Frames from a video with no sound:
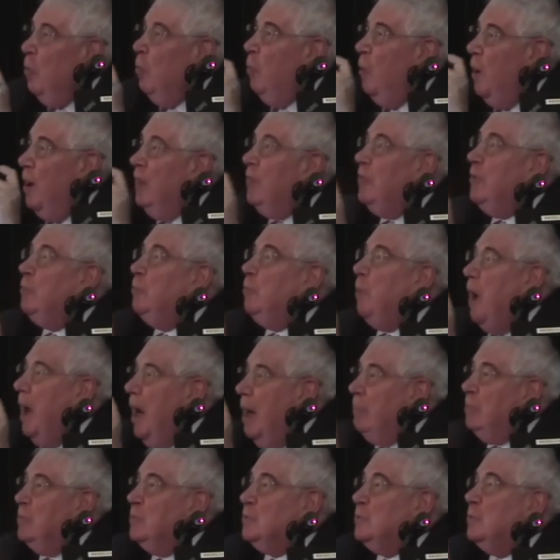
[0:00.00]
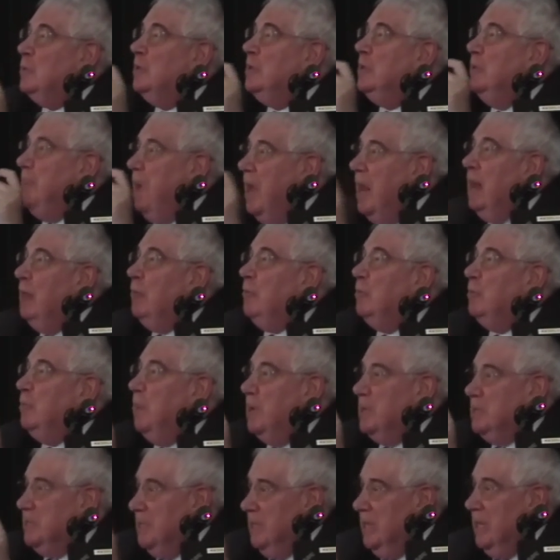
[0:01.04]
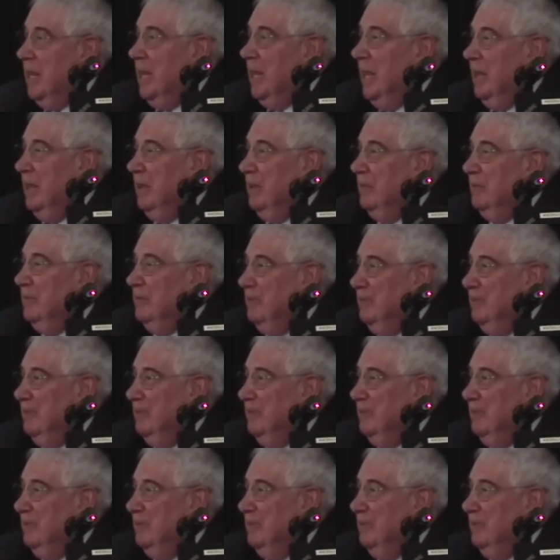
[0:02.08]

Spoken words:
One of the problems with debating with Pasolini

...

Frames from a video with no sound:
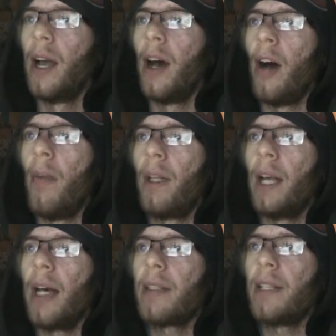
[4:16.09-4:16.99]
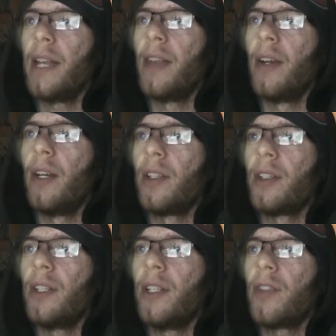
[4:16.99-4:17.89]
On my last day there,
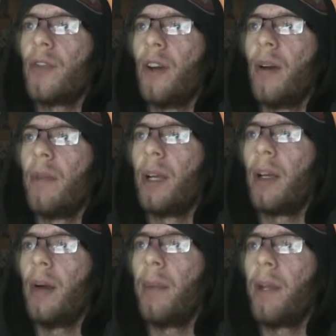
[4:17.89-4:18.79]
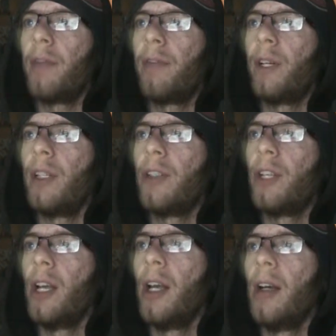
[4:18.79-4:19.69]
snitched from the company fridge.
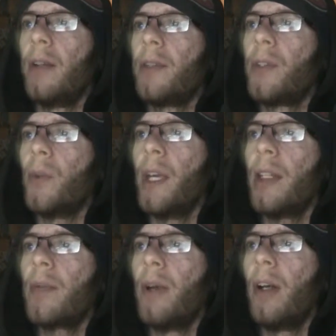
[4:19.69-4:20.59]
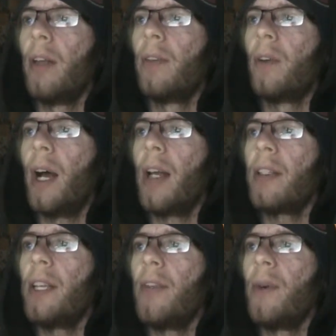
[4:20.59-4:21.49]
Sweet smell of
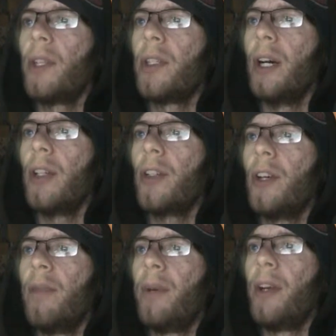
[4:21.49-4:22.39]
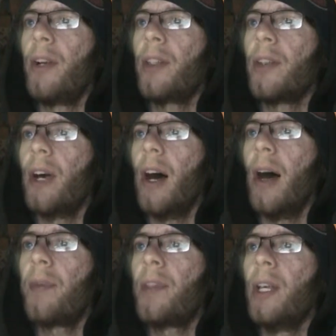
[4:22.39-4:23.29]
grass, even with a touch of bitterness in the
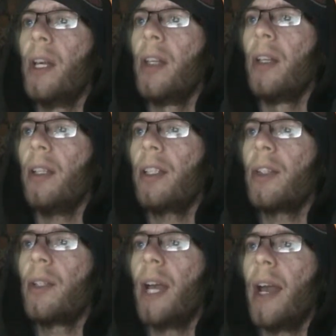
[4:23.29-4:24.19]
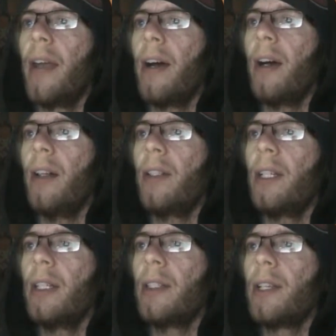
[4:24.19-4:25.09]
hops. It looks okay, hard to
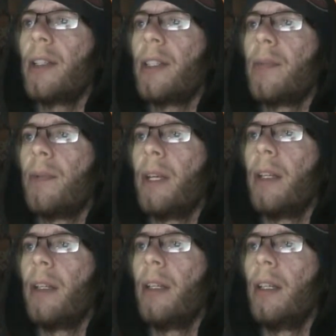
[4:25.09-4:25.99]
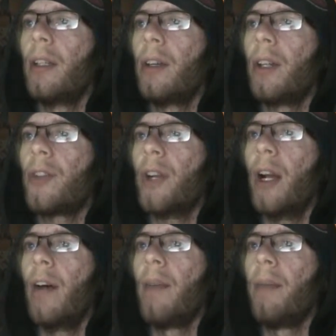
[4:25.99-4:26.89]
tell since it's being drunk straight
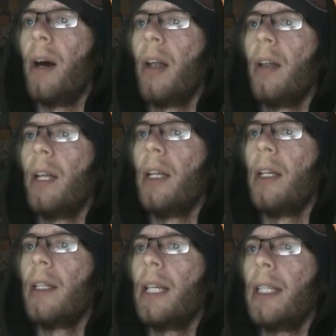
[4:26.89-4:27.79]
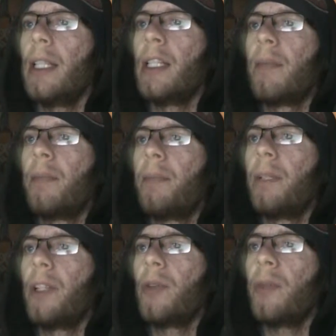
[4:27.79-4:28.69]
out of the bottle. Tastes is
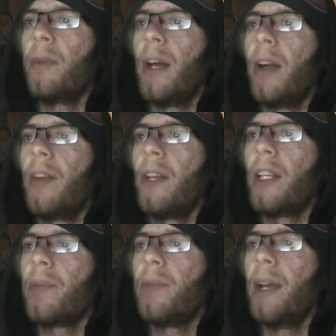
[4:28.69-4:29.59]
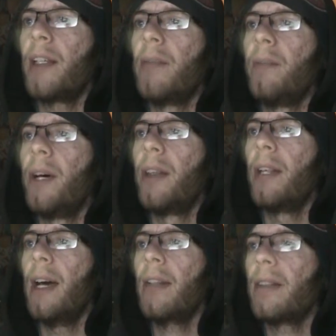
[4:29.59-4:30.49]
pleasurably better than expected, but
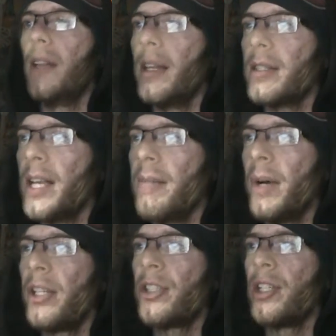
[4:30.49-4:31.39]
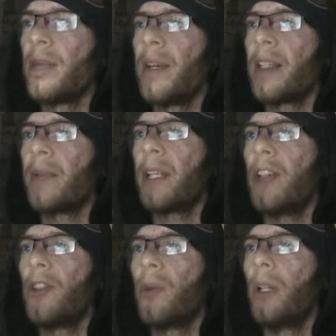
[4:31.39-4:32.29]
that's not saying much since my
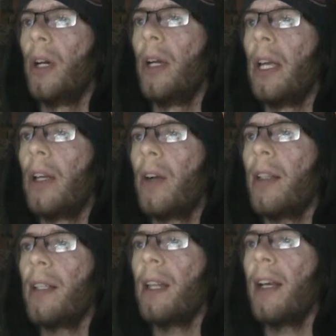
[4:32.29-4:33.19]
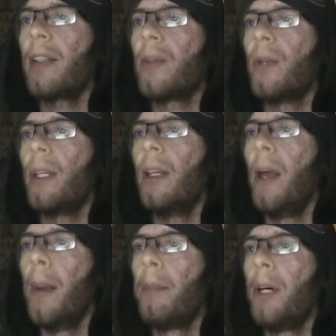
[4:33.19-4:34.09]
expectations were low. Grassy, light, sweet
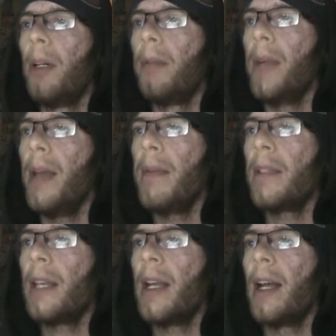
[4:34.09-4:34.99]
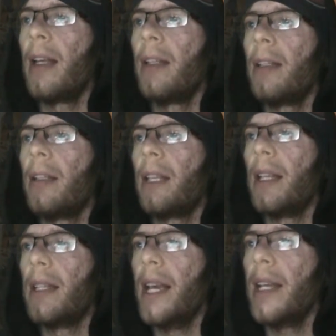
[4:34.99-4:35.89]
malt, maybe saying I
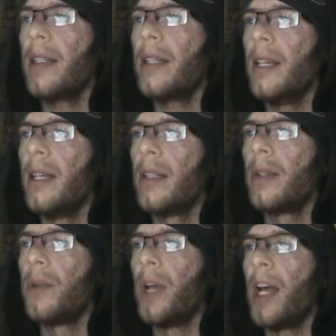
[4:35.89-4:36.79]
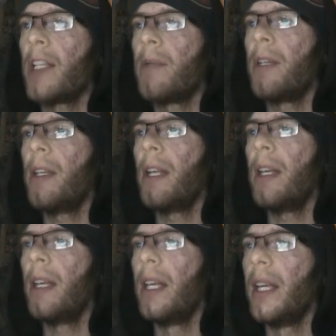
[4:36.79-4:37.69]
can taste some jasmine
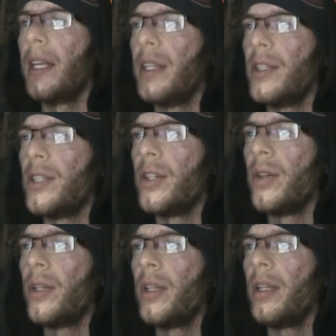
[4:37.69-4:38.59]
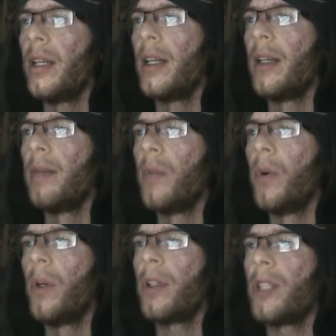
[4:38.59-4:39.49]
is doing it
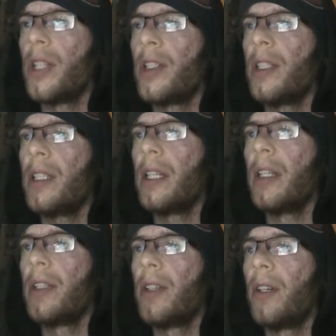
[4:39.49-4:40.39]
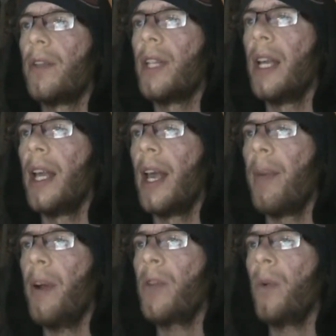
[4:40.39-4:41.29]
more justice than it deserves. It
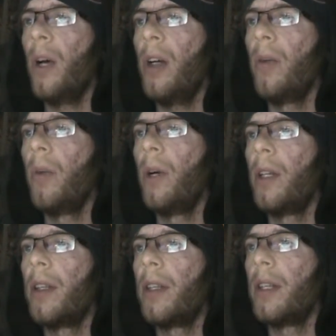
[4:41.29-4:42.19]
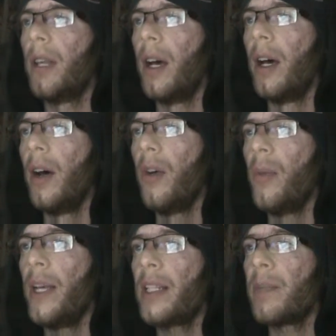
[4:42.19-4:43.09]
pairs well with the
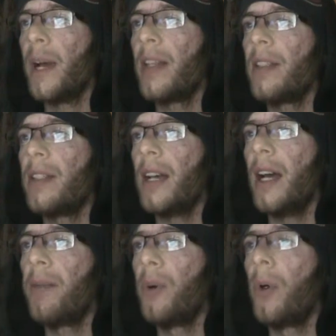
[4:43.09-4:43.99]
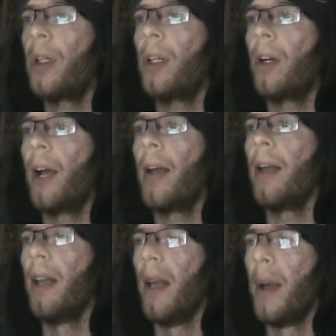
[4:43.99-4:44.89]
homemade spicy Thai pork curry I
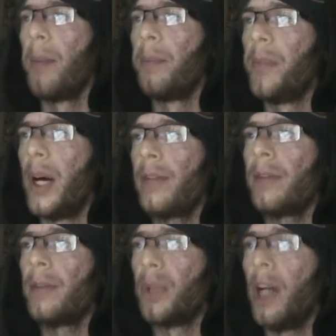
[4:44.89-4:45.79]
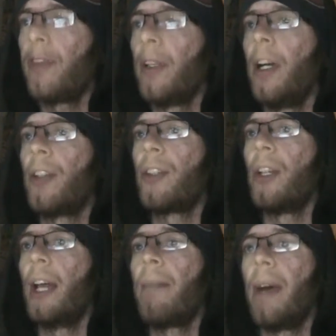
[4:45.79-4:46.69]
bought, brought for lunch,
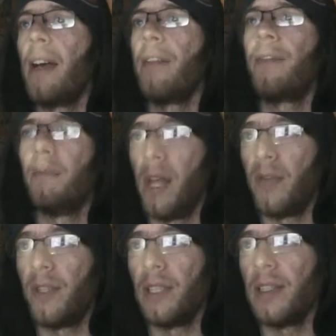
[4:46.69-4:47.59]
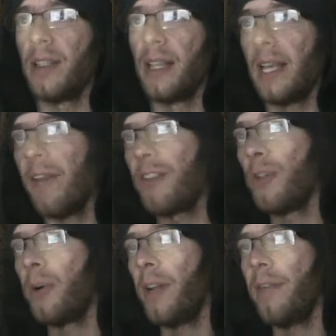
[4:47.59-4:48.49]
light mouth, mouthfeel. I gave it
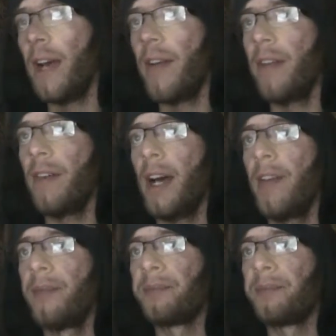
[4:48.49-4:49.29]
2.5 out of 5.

* Exercise directions
Please output, exactly as written, the lines above from the one holding "[4:17.89-4:18.79]" through the one holding "[4:28.69-4:29.59]", both included, with the pictures omitted.

* Result below
[4:17.89-4:18.79]
[4:18.79-4:19.69]
snitched from the company fridge.
[4:19.69-4:20.59]
[4:20.59-4:21.49]
Sweet smell of
[4:21.49-4:22.39]
[4:22.39-4:23.29]
grass, even with a touch of bitterness in the
[4:23.29-4:24.19]
[4:24.19-4:25.09]
hops. It looks okay, hard to
[4:25.09-4:25.99]
[4:25.99-4:26.89]
tell since it's being drunk straight
[4:26.89-4:27.79]
[4:27.79-4:28.69]
out of the bottle. Tastes is
[4:28.69-4:29.59]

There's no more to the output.